Go through the data below and copy it exactly, skipping every picture.
#### Supplied material
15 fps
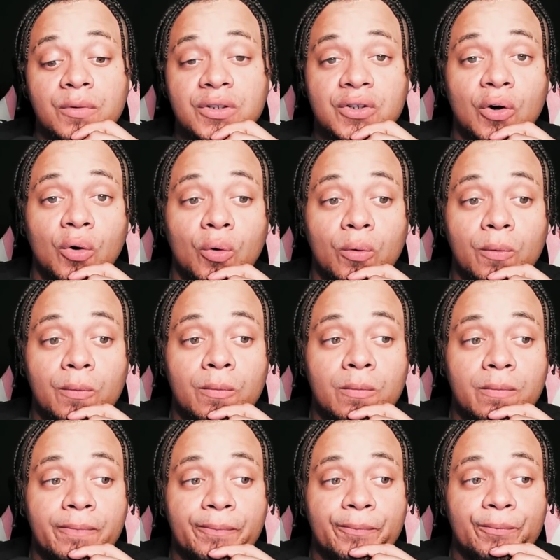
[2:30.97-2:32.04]
So,
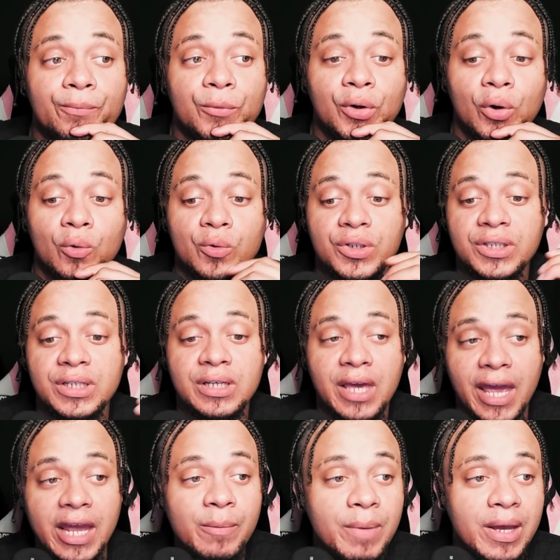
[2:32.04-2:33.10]
you know, she
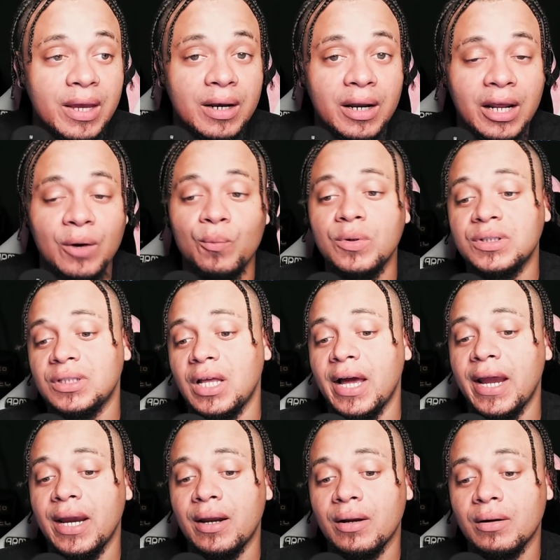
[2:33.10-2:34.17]
came in and was
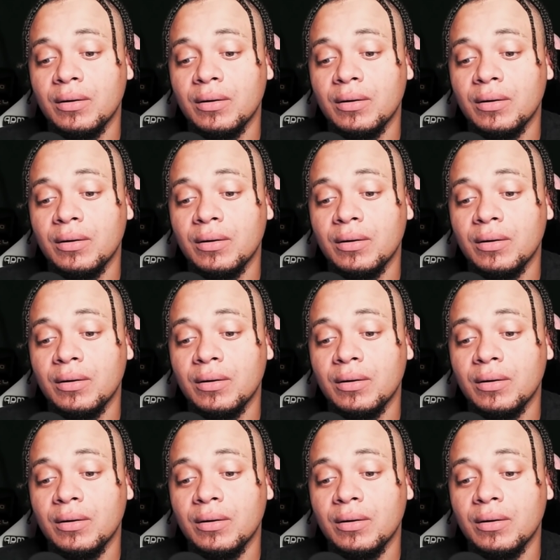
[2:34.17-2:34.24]
like,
########
**Response to this task**
15 fps
[2:30.97-2:32.04]
So,
[2:32.04-2:33.10]
you know, she
[2:33.10-2:34.17]
came in and was
[2:34.17-2:34.24]
like,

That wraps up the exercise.